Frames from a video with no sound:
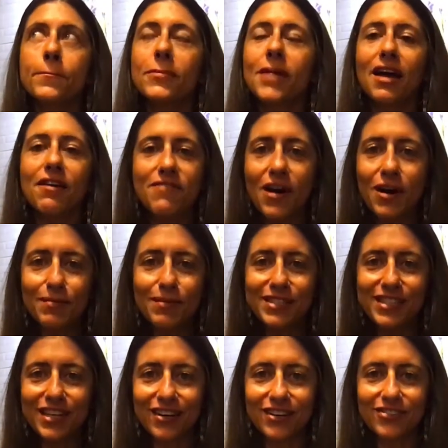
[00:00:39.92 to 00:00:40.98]
I found
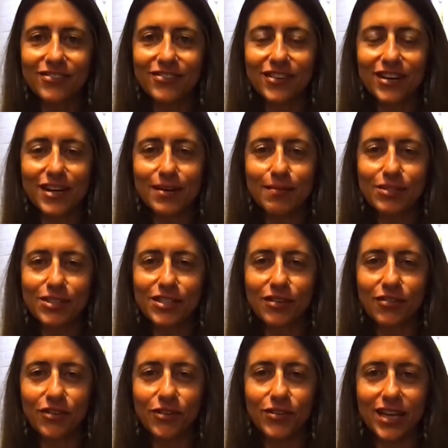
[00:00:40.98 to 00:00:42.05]
myself just a
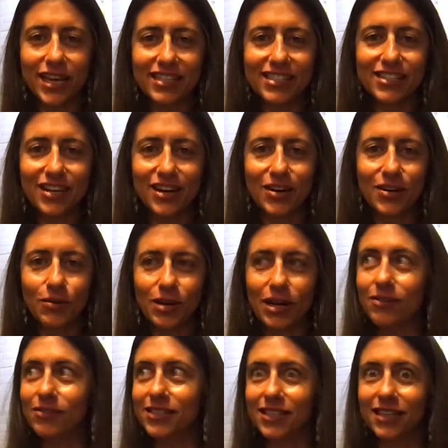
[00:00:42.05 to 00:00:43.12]
few days ago where
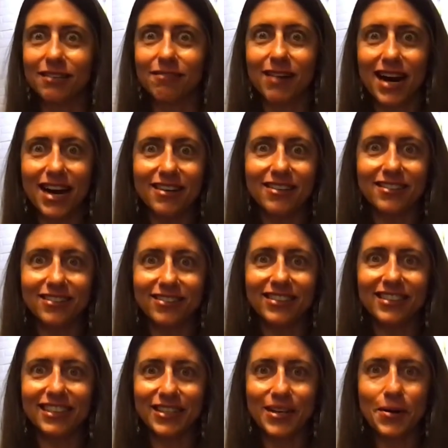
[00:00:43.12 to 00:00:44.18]
I was like, wow,
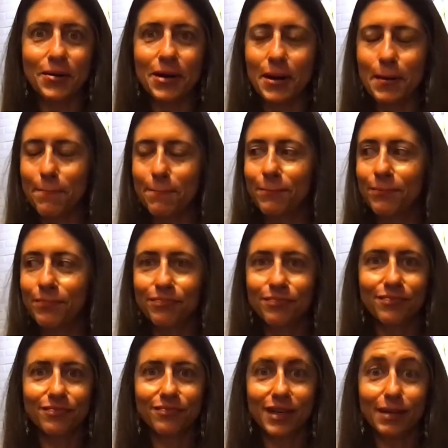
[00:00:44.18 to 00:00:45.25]
you know, I'm
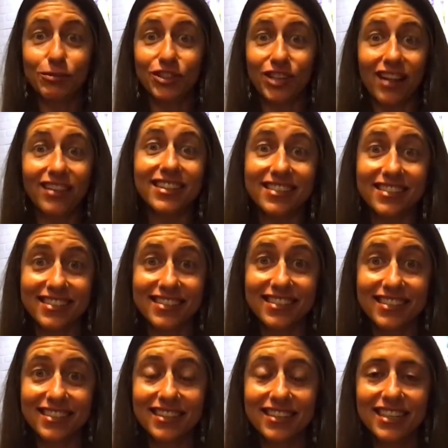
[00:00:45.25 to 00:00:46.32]
jealous.
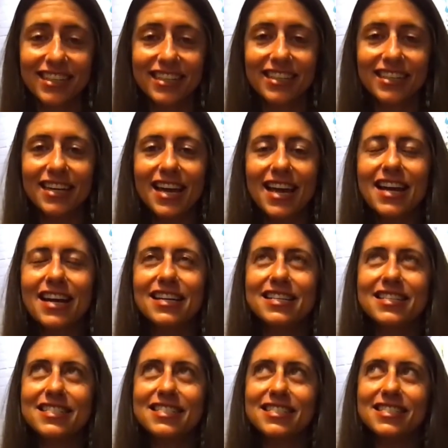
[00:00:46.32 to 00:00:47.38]

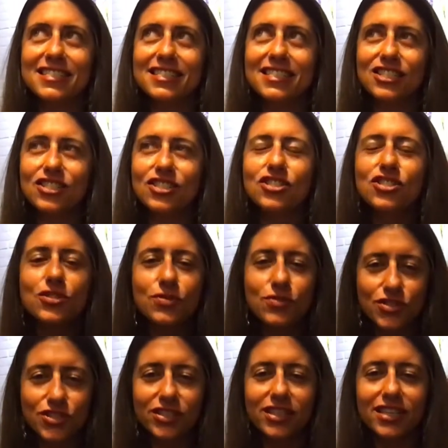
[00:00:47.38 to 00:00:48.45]
And
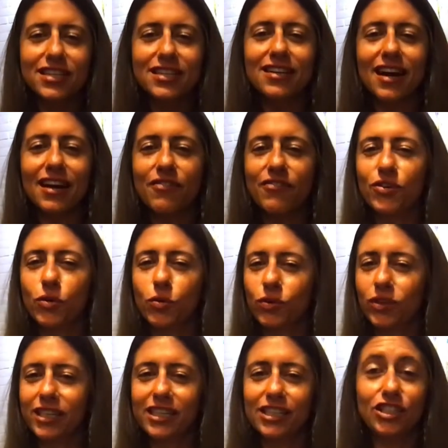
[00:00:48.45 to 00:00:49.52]
usually I feel
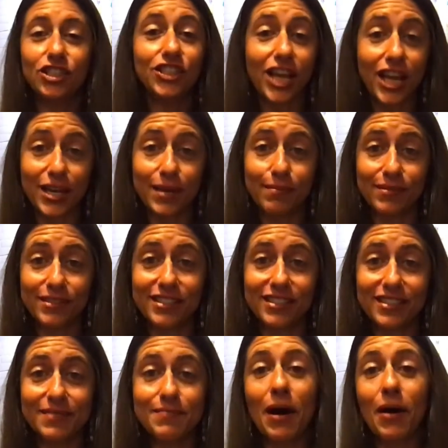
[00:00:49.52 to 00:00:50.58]
really ashamed
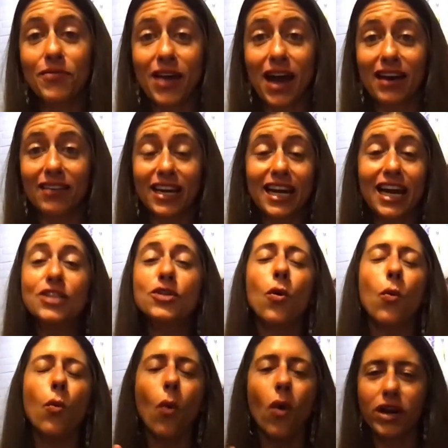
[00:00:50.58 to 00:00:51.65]
about that. Like, I
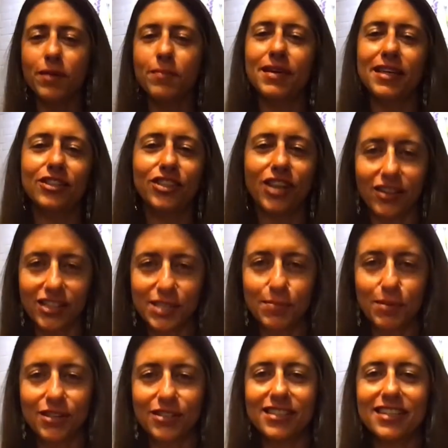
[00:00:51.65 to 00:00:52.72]
don't want to be a jealous
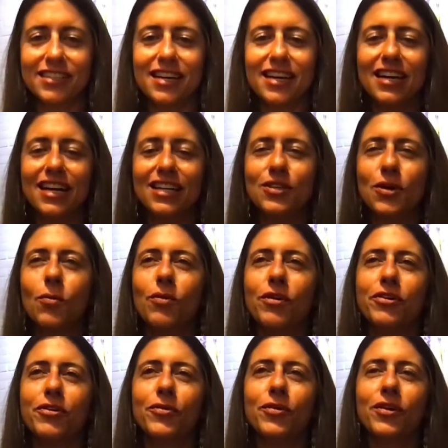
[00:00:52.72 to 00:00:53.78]
person. I don't want
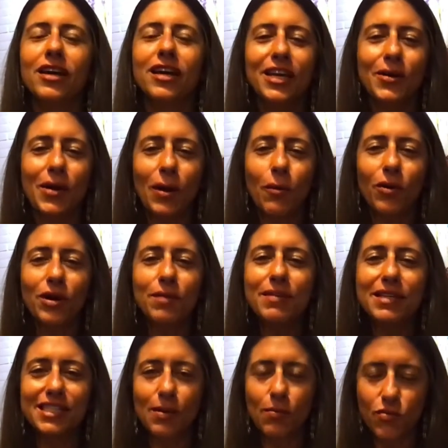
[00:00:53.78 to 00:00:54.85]
to, you know, I want to be
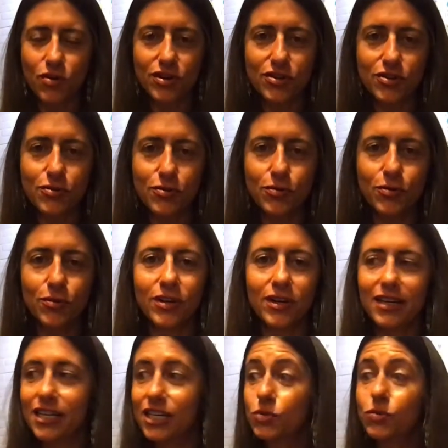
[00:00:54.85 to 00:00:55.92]
someone who
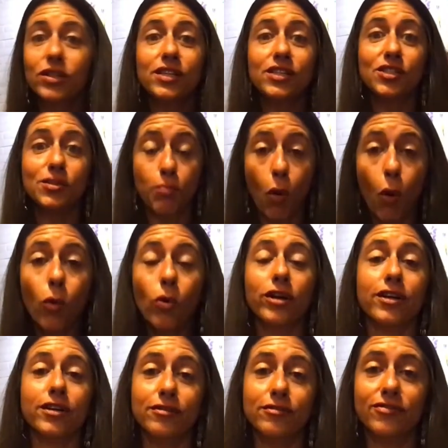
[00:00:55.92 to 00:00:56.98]
is really
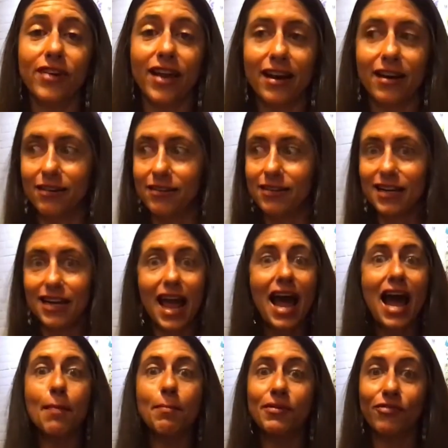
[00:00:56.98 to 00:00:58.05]
supportive and
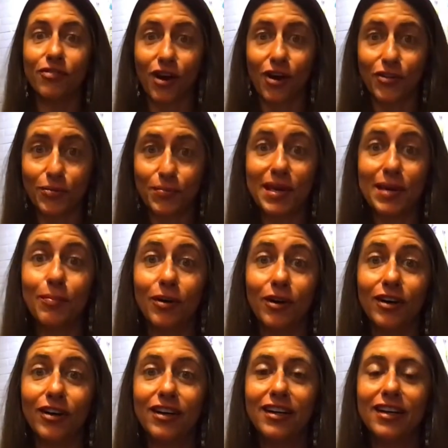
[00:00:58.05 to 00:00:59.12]
happy for other
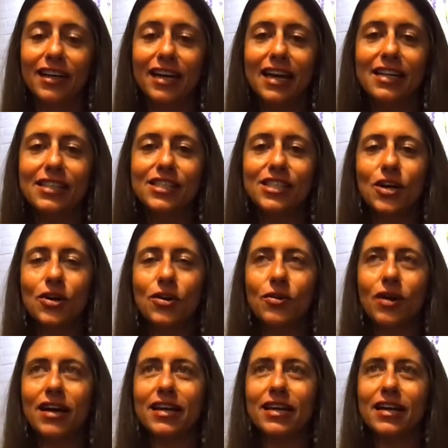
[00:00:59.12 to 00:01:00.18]
people. And so
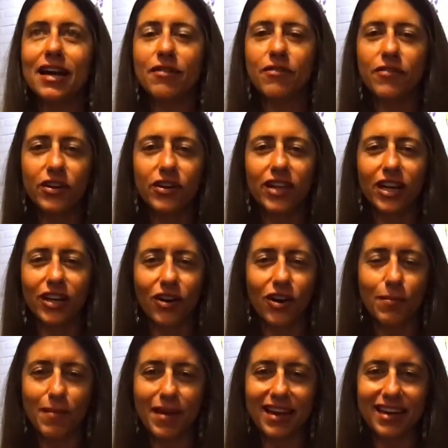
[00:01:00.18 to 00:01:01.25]
I feel like, oh
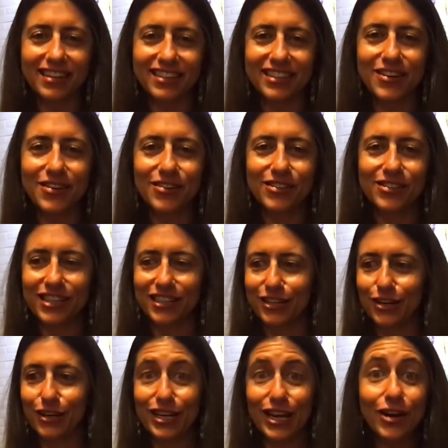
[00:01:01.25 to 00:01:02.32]
man, you know, there's like
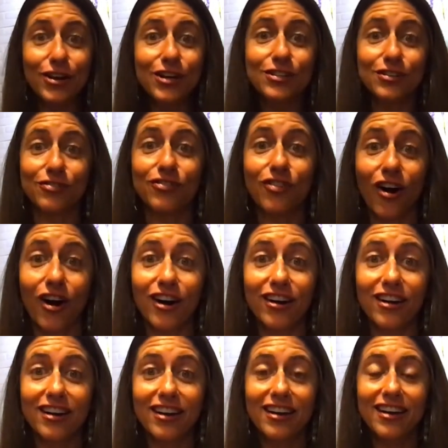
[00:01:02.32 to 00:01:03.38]
a character
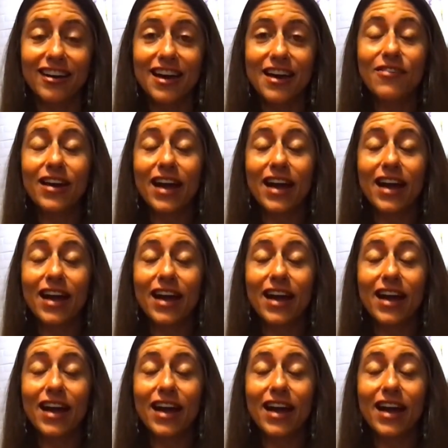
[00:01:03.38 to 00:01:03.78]
flaw if I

TASK GOAL —
Every entry above is to be copied verbatim, with the pictures removed.

REPLY TO THE TASK —
Frames from a video with no sound:
[00:00:39.92 to 00:00:40.98]
I found
[00:00:40.98 to 00:00:42.05]
myself just a
[00:00:42.05 to 00:00:43.12]
few days ago where
[00:00:43.12 to 00:00:44.18]
I was like, wow,
[00:00:44.18 to 00:00:45.25]
you know, I'm
[00:00:45.25 to 00:00:46.32]
jealous.
[00:00:46.32 to 00:00:47.38]

[00:00:47.38 to 00:00:48.45]
And
[00:00:48.45 to 00:00:49.52]
usually I feel
[00:00:49.52 to 00:00:50.58]
really ashamed
[00:00:50.58 to 00:00:51.65]
about that. Like, I
[00:00:51.65 to 00:00:52.72]
don't want to be a jealous
[00:00:52.72 to 00:00:53.78]
person. I don't want
[00:00:53.78 to 00:00:54.85]
to, you know, I want to be
[00:00:54.85 to 00:00:55.92]
someone who
[00:00:55.92 to 00:00:56.98]
is really
[00:00:56.98 to 00:00:58.05]
supportive and
[00:00:58.05 to 00:00:59.12]
happy for other
[00:00:59.12 to 00:01:00.18]
people. And so
[00:01:00.18 to 00:01:01.25]
I feel like, oh
[00:01:01.25 to 00:01:02.32]
man, you know, there's like
[00:01:02.32 to 00:01:03.38]
a character
[00:01:03.38 to 00:01:03.78]
flaw if I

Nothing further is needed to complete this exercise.